How, exactly, could we possibly draw down 100,000 troops without everyone in the world who is paying attention knowing ahead of time that we were about to do so? Do we really have the option of keeping that a secret?

Please explain

Posted by: The Fabulous Mr. Toad on July 23, 2008 at 2:32 PM | PERMALINK

David in NY

Thank you for a reasoned response. I would agree that there is a distinct possibility that when we leave, Iraq will descend into another civil war until a strongman from one of the factions grabs power and becomes Sadaam II. If that happens I will truly say this war has been a grave mistake.

But though I believe, that it has been soundly demonstrated that the neocons were wrong in thinking you can do nation-building on the cheap. I think that now that we are close to the point of victory it would be foolish to abandon Iraq.

I am ambivalent as to whether the Iraq war was a mistake. I hate to see people suffer as the Iraqis did under Sadaam, so I am not sorry to see him go. OTOH - I will never again accept some group's insistence that we can easily go in and plant democracy in some country. Nation building is an arduous task that is very, very, risky. Nevertheless, I think that after working our way through some of the worst mistakes, we have found in David Patreaus (sp?) a leader who is up to the tough task before us. I think it foolish to "snatch defeat from the jaws of victory" just because you disagreed with the original premise of the war.

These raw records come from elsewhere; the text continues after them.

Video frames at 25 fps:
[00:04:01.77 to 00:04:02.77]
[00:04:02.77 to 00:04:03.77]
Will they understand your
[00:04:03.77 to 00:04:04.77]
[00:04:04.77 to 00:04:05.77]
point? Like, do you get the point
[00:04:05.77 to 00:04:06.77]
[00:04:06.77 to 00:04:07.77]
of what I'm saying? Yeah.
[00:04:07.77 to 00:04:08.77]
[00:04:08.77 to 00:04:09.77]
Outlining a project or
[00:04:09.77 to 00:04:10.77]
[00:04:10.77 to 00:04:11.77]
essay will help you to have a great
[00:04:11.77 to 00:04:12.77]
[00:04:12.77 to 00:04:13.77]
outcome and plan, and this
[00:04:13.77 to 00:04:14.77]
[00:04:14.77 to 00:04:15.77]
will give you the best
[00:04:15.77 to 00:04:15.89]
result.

My question is, what is now best for the Iraqi people. I think it best that we give this current government a chance to evolve to as stable a democracy as you can get in the Middle East. I think we are getting close to victory on that scale. To destroy that by giving a time table for leaving would be undoing some of the good that has been done. It would be a mistake.

I believe the good thing to do is not to hold to some - get out the sooner the better - philosophy, but to go forward with the current strategy while we are making the great gains we currently are making. We may end up leaving by 2010, I would be happy if we could leave with victory sooner. But I think providing a firm time-table now actually reverses the gains we have made. Its not an error in hopefulness, but it is a gross error in strategy.

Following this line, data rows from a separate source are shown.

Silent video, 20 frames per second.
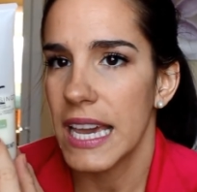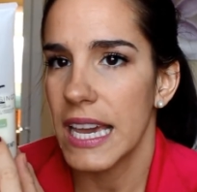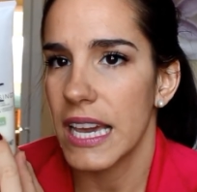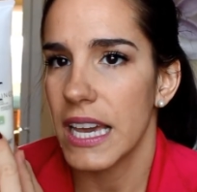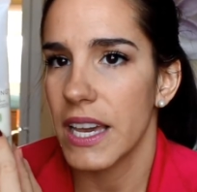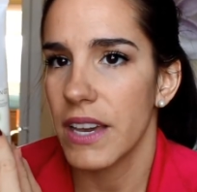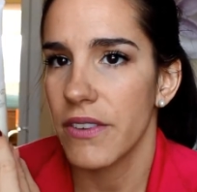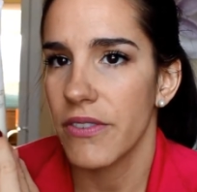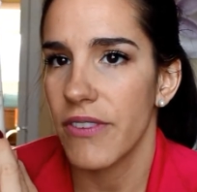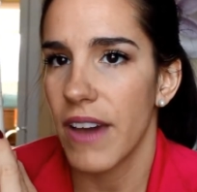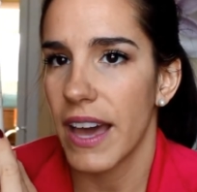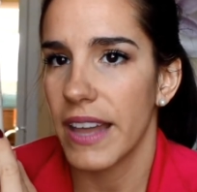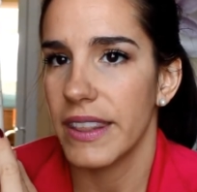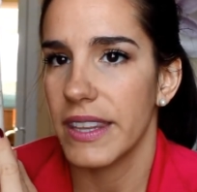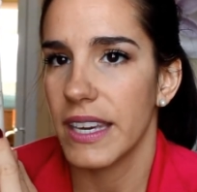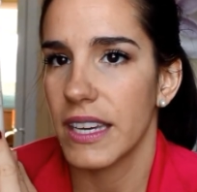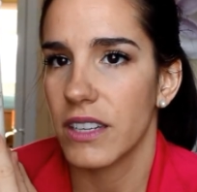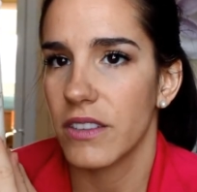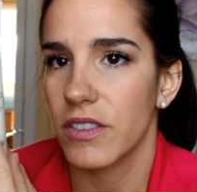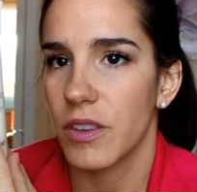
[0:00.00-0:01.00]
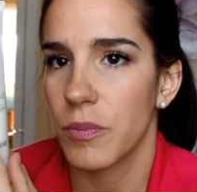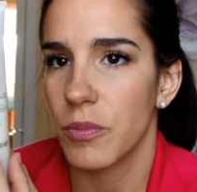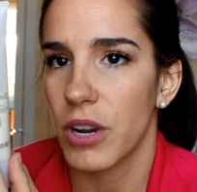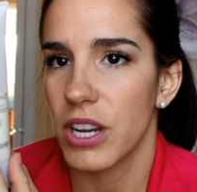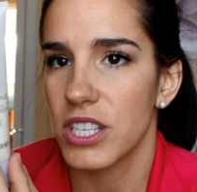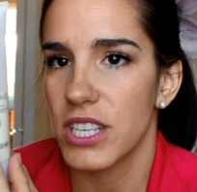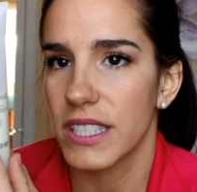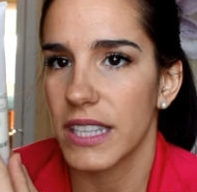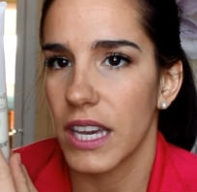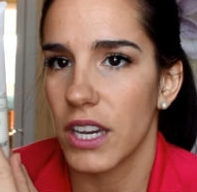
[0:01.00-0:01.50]
If at the end of the
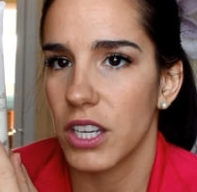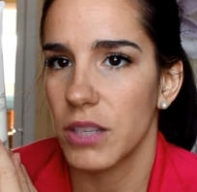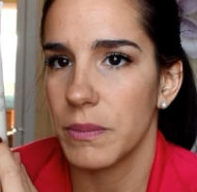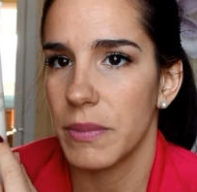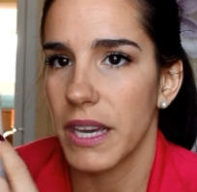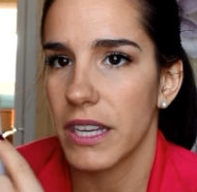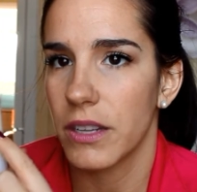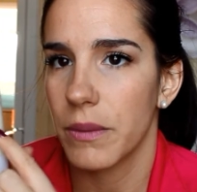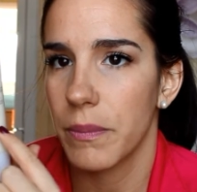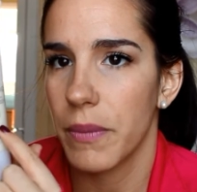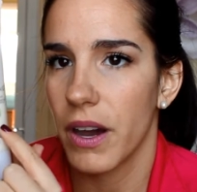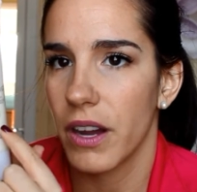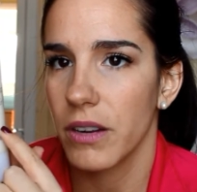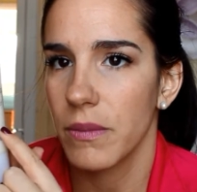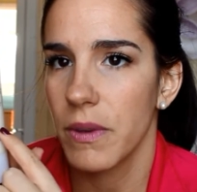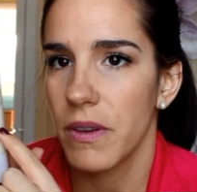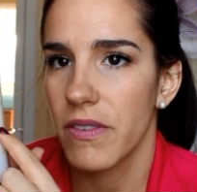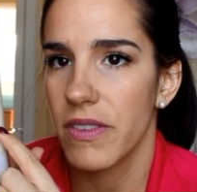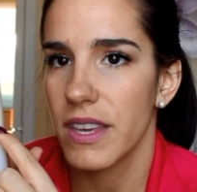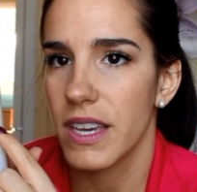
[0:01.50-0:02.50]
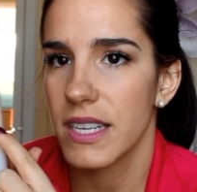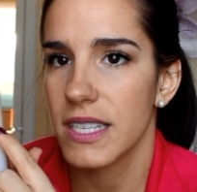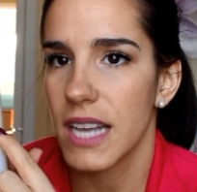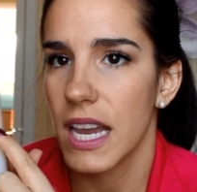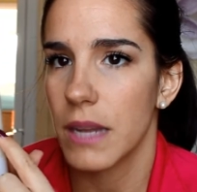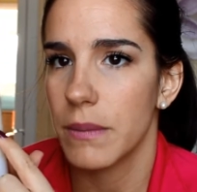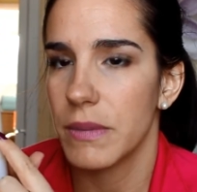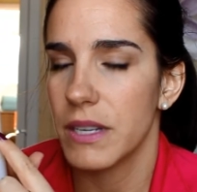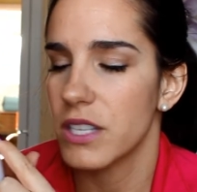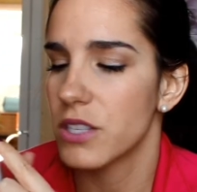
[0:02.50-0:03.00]
project I could be at the bottom of this,
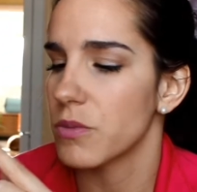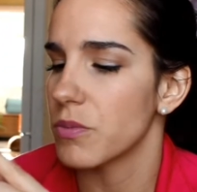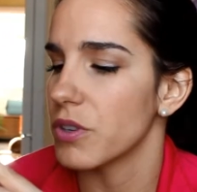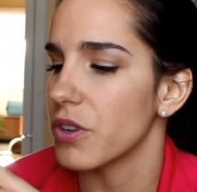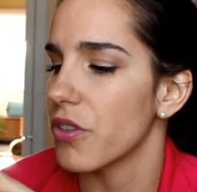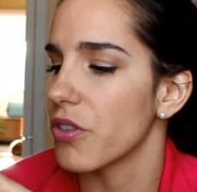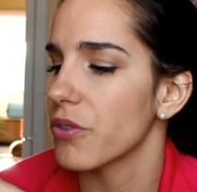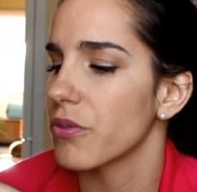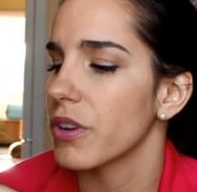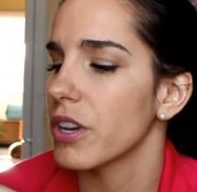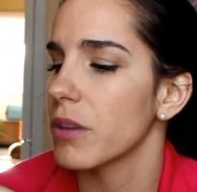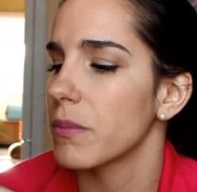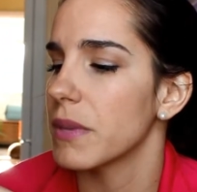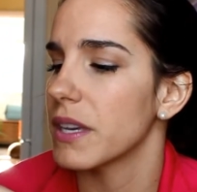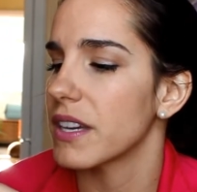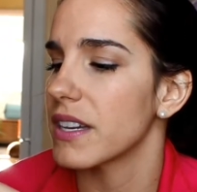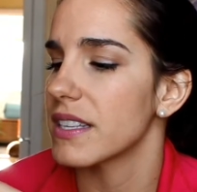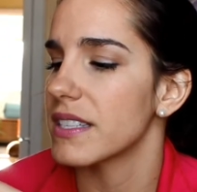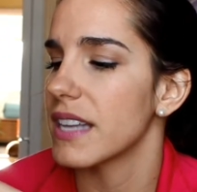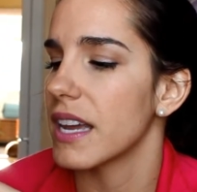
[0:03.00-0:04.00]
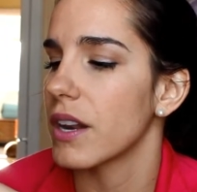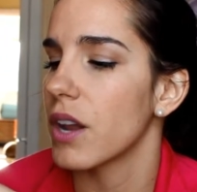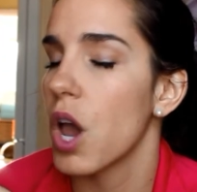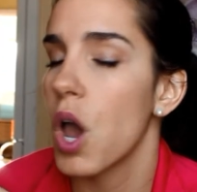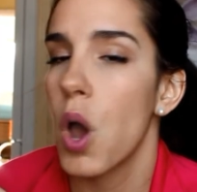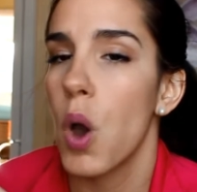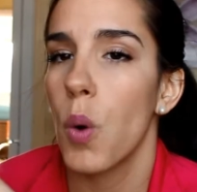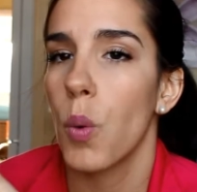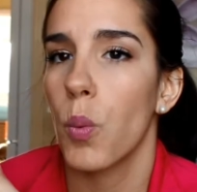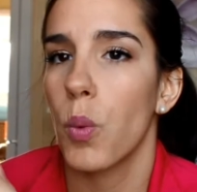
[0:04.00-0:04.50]
I'd be super thrilled, because then
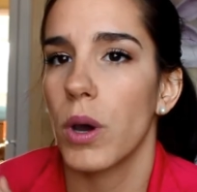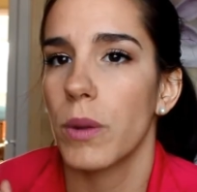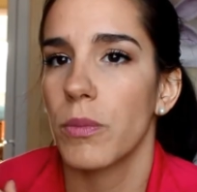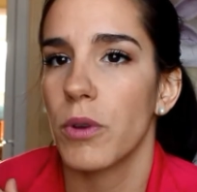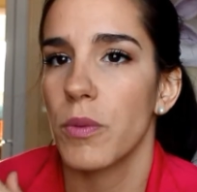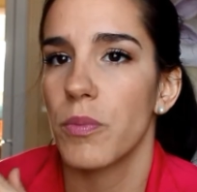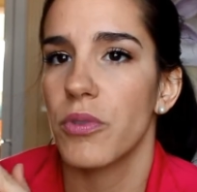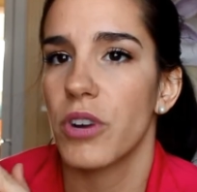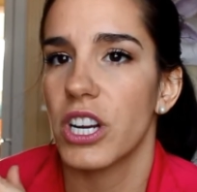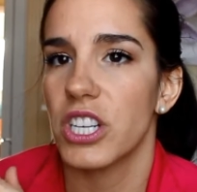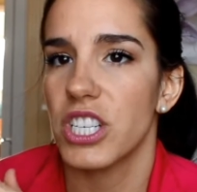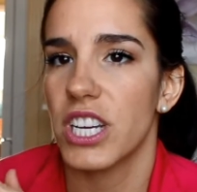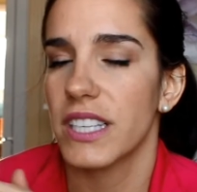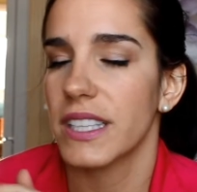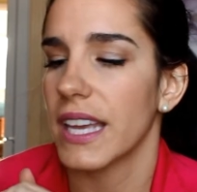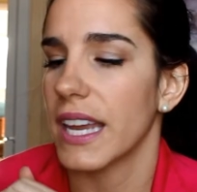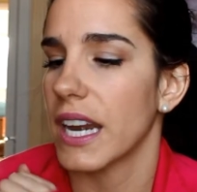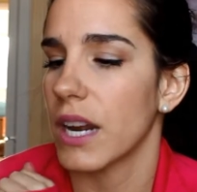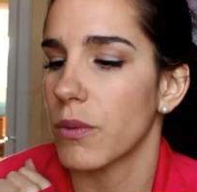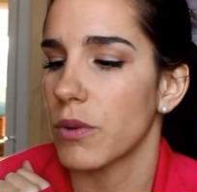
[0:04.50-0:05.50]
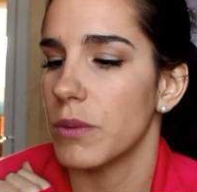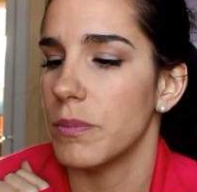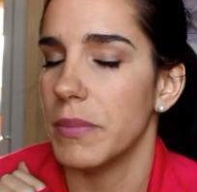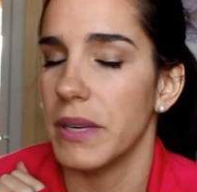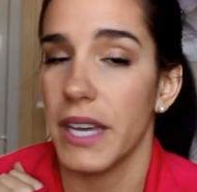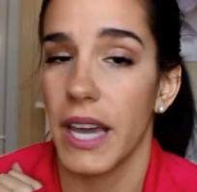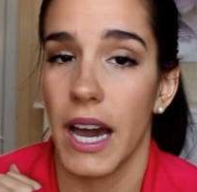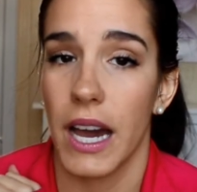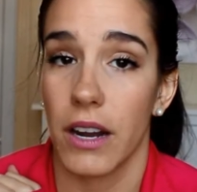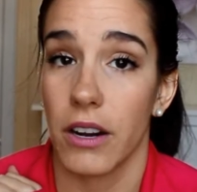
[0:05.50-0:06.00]
one more project and I would
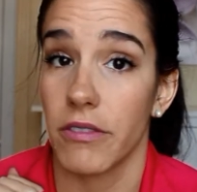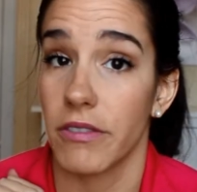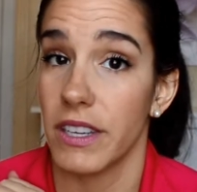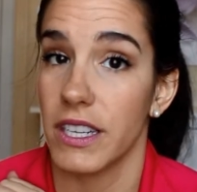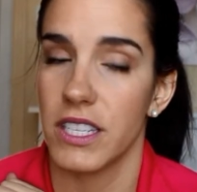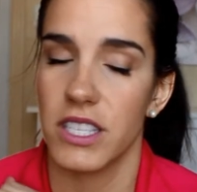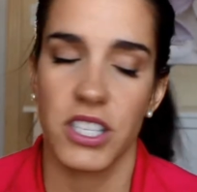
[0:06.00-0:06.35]
be out of it.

Posted by: John Hansen on July 23, 2008 at 2:32 PM | PERMALINK

@2:22, Stefan wins the thread!

And @2:25, Luther proves himself a desperate, straw-grasping, apologist hack!

Posted by: The Fabulous Mr. Toad on July 23, 2008 at 2:37 PM | PERMALINK

Luther wrote: There are many possible interpretations besides "Maliki agrees with Obama."

Of course, since Maliki explicitly said he agrees with Obama, that is the most apt interpretation. Though since it pretty well sinks McSame's whole raison d'etre, you can bet dishonest Republicans -- but I repeat myself -- will grasp at any straw to find an alternate interpretation.

Oh, looky here!

Maliki could be lying.

Which would raise the question of why, but even so, only a fool or a liar would take CENTCOM's claim he didn't mean it over Maliki's own words.

He could be playing up to a possible future president.

Which wouldn't actually, necessarily mean he doesn't agree.

He could be tweaking Bush's nose.

No responsible head of state would make embarrassing statements deliberately just to indulge in a fit of pique. Oh, wait, there's Bush, but I did say no responsible head od state...

He could be pacifying part of his constituency.

...in which case a statement to a German magazine, as opposed to Iraqi news agencies, seems an odd venue. But even so, it doesn't lessen the impact of Maliki's publicly siding with Obama. Indeed, if Maliki perceives that he needs to embrace a US withdrawal sooner rather than later, it'd indicate that things aren't as rosy as the GOP would have us believe.

There could be subtle qualifiers untranslated or unrecognized.

Actually, no, there couldn't be, since Maliki brought it up, mentioned it three times, and approved the translation.

No sale.

Posted by: Gregory on July 23, 2008 at 2:43 PM | PERMALINK

Well, John H., you're just wrong about an indefinite stay in Iraq being a good idea -- unless you want permanent bases there to control their oil, the Cheney game. You're wrong for the reason I stated and you ignored, the current govenment has no real legitimacy and the violence will begin again.

And really, the better case is that now is the ideal time to leave, even leaving out the likelihood of renewed violence if we don't. Far better for us to leave at a time of relative peace, when the Iraqi public may decline to support those who want bloodshed after we are gone. But if we stay and bloodshed begins again, we are likely to be forced out at a humiliating moment that leaved the Iraqis in worse shape than they are now. If we remain, the Iraqi people will be far more willing to side with insurgents than if we stay.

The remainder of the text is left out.